Di fatto, ogni gravidanza porta con sé una rivoluzione interiore, oltre che fisica. Accanto ai cambiamenti corporei, la donna deve affrontare sostanziali cambiamenti emotivi. Non a caso la gravidanza viene definita come una fase di sviluppo ma anche di crisi. Una crisi “evolutiva” , in quanto causa sostanziali cambiamenti nella vita della donna. Ma anche una crisi “maturativa”, perché comporta la possibilità di rielaborare le esperienze precedenti per migliorare il proprio equilibrio psichico e la crescita personale. In questo percorso, la diagnosi prenatale può facilitare l’attaccamento, quando il risultato è rasserenante; o renderlo più problematico, in caso di conferma di problemi fetali. Ecco perché il sostegno psicologico alla gravida in questa fase è essenziale, sia da parte del partner e della famiglia di origine, sia da parte dell’équipe medica. Perché la solitudine decisionale non renda più doloroso un momento così delicato del rapporto madre-bambino.

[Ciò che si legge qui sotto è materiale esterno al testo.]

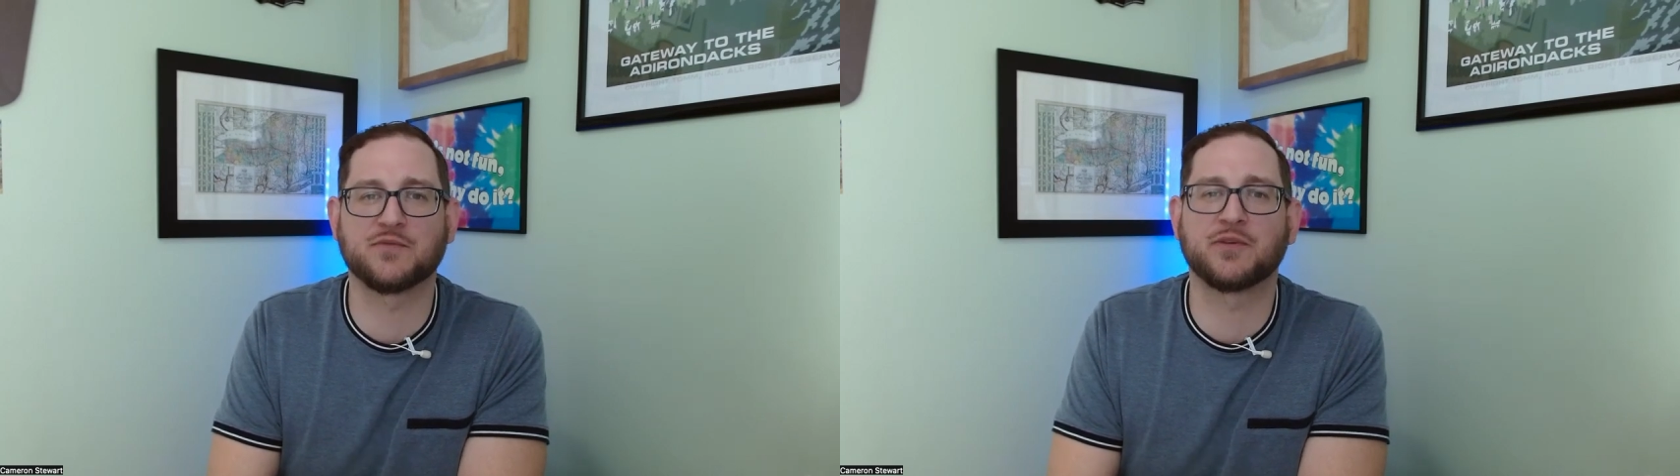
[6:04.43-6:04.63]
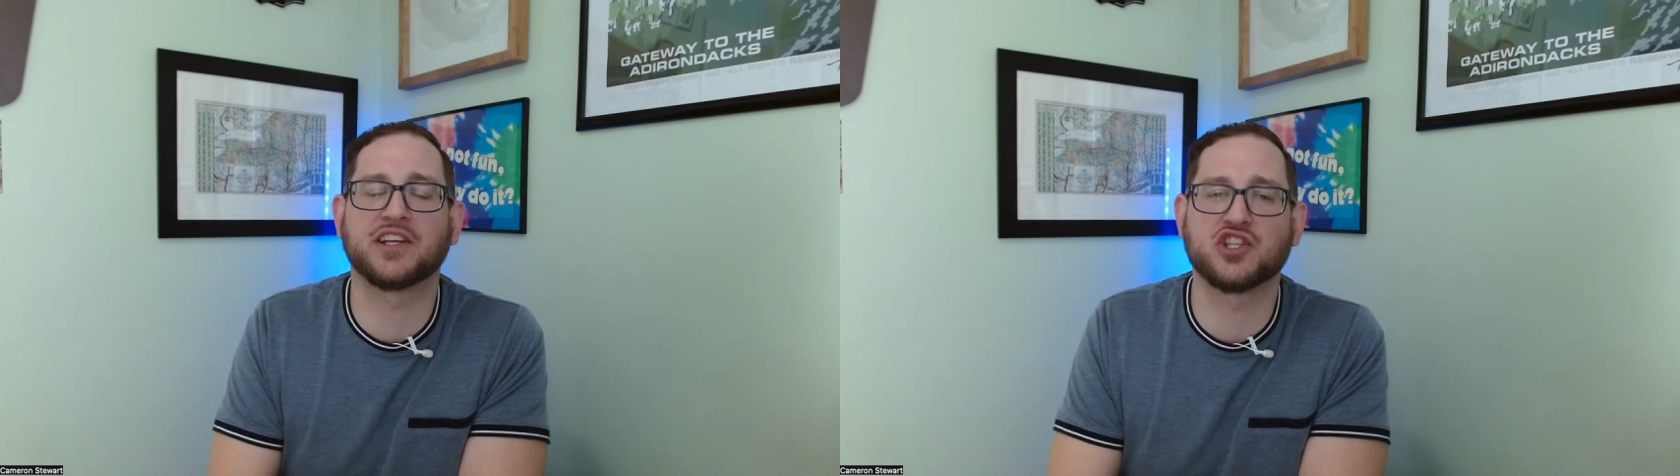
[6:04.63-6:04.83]

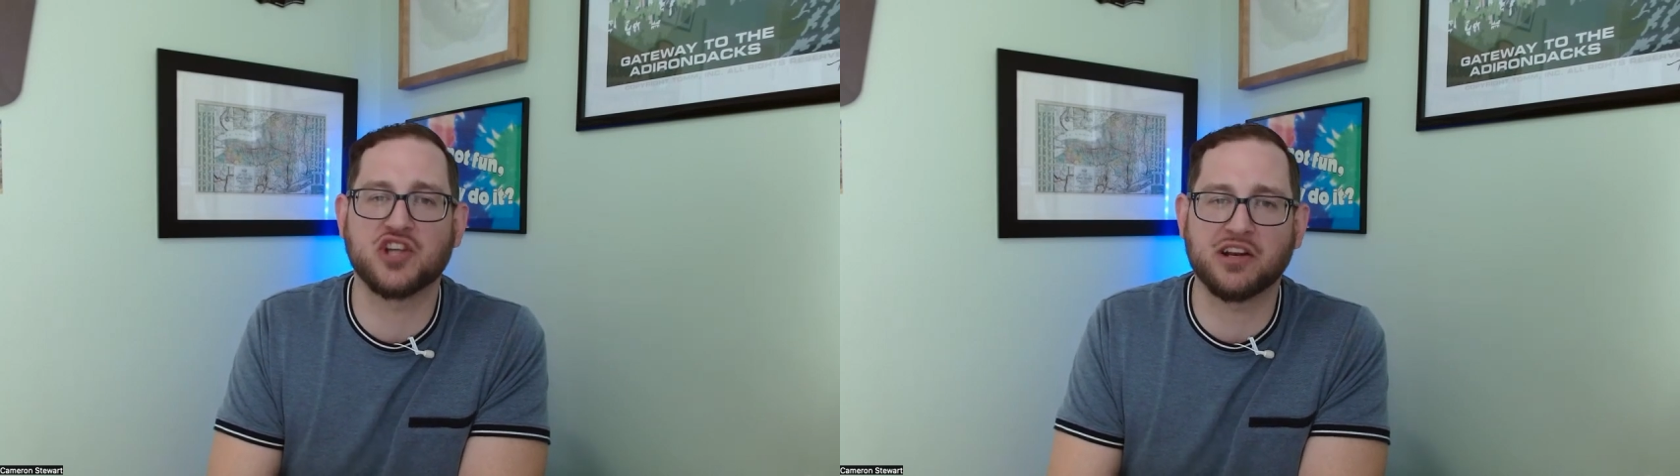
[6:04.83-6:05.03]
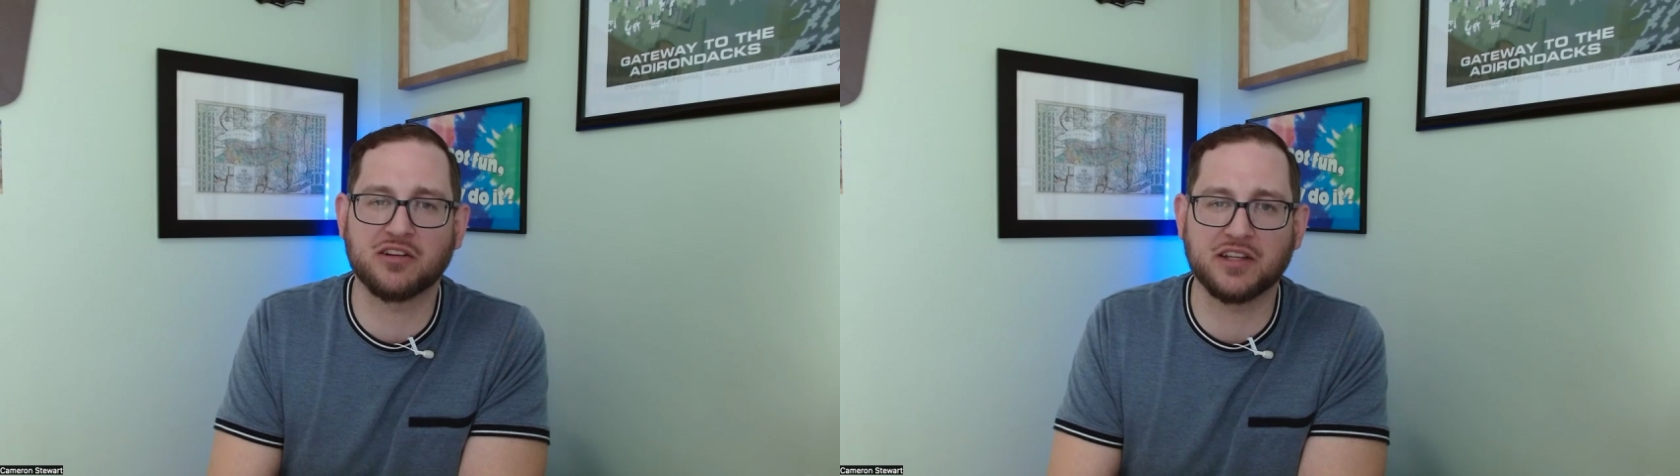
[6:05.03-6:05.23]
we can
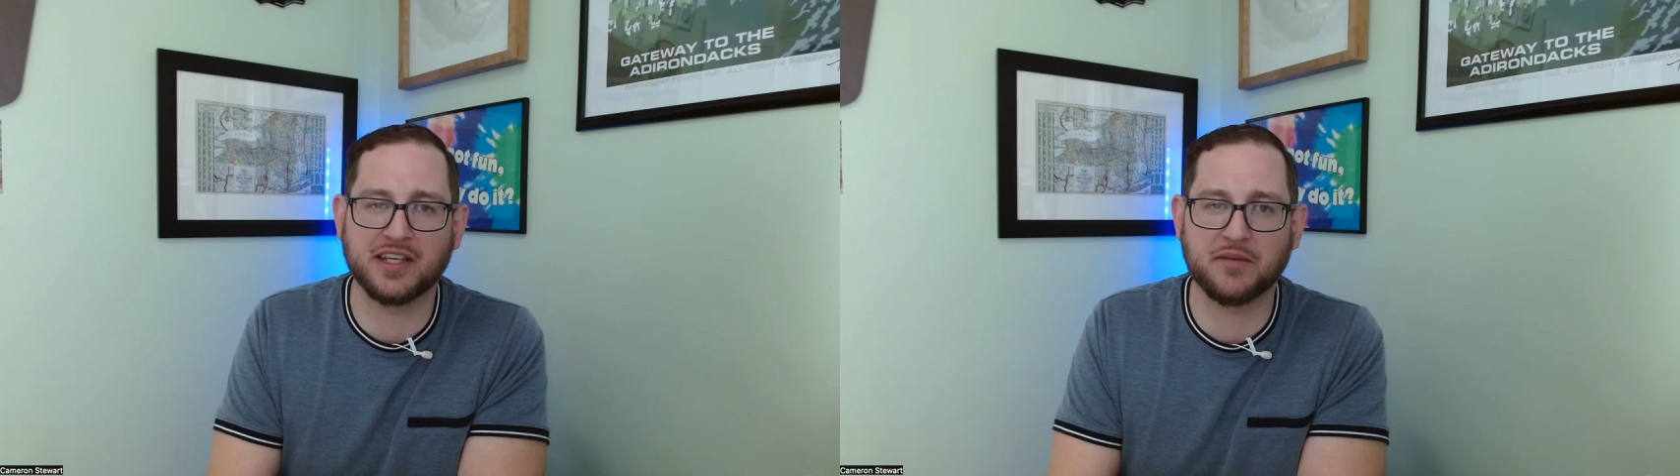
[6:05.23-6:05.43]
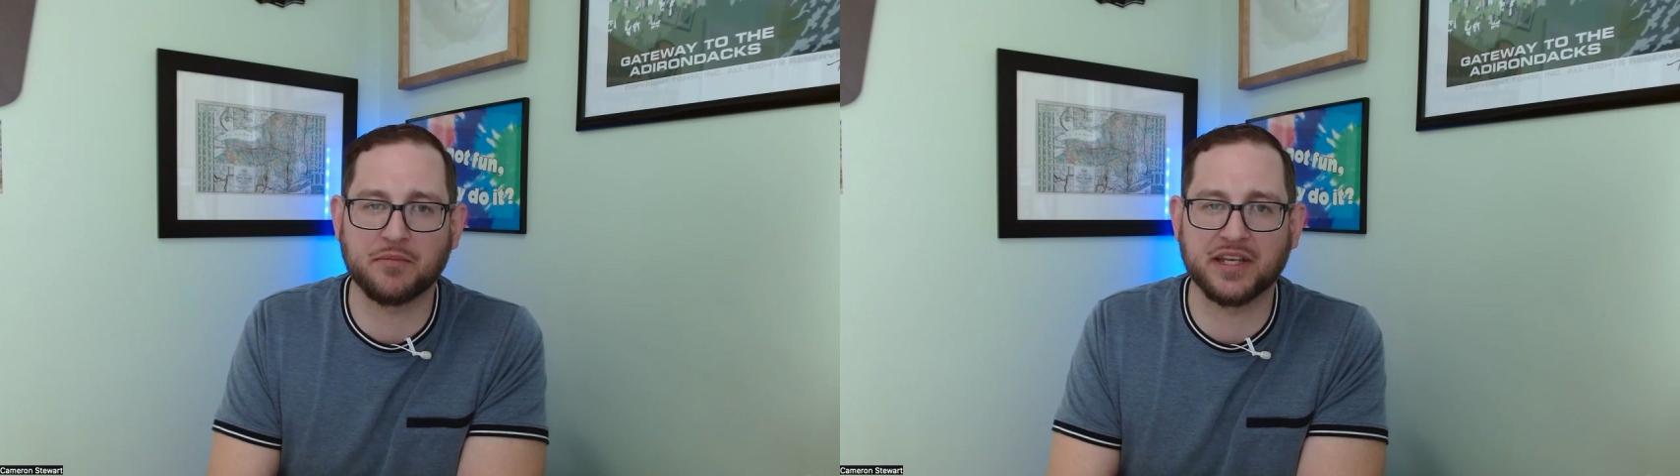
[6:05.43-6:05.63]

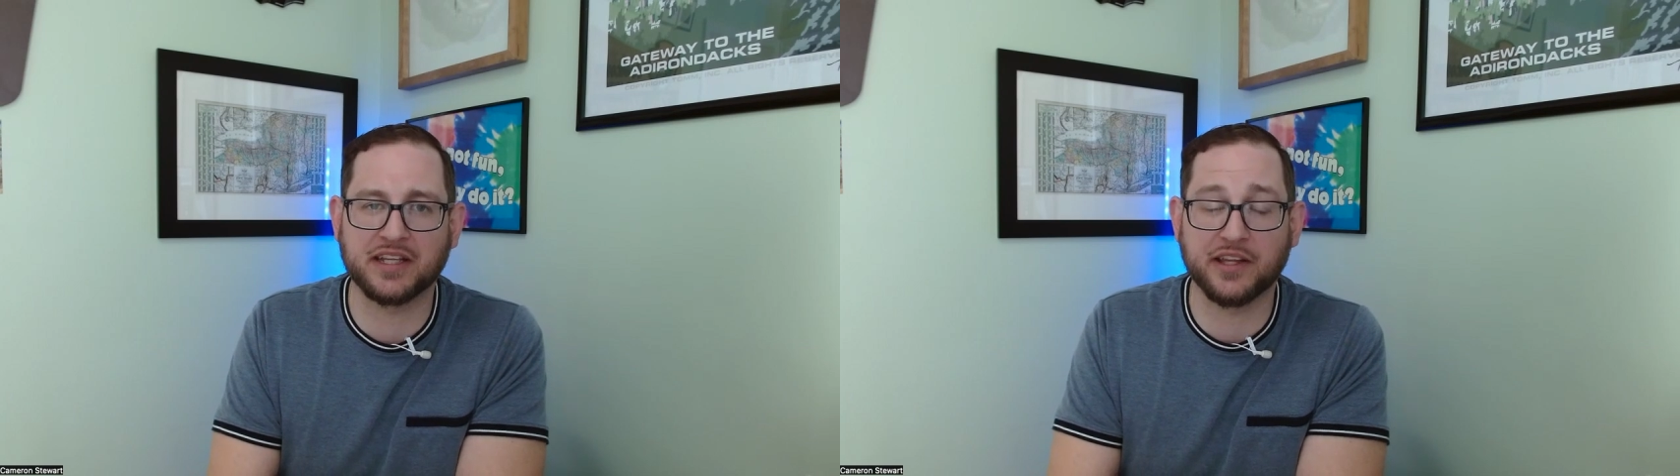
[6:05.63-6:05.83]
generally be a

Prevenire e curare – Come ottimizzare la diagnosi prenatale

La diagnosi prenatale è impegnativa, quanto più è motivata da rischi obiettivi. Per renderla il meno problematica possibile è essenziale che:
- le informazioni date dai medici siano chiare, dette in termini semplici e comprensibili; che la quantità e qualità delle informazioni siano graduali e meditate, per non spaventare inutilmente o minimizzare rischi invece gravi;
- accanto alla diagnosi medica ci sia un adeguato sostegno psicologico alla donna e alla coppia, per dar parole al dolore, alla preoccupazione, alla paura, al bisogno di conforto. E per aiutare a prendere decisioni importanti quali l’interrompere o continuare la gravidanza, e comunque a vivere una situazione inaspettata, inquietante e sconosciuta nel modo più costruttivo.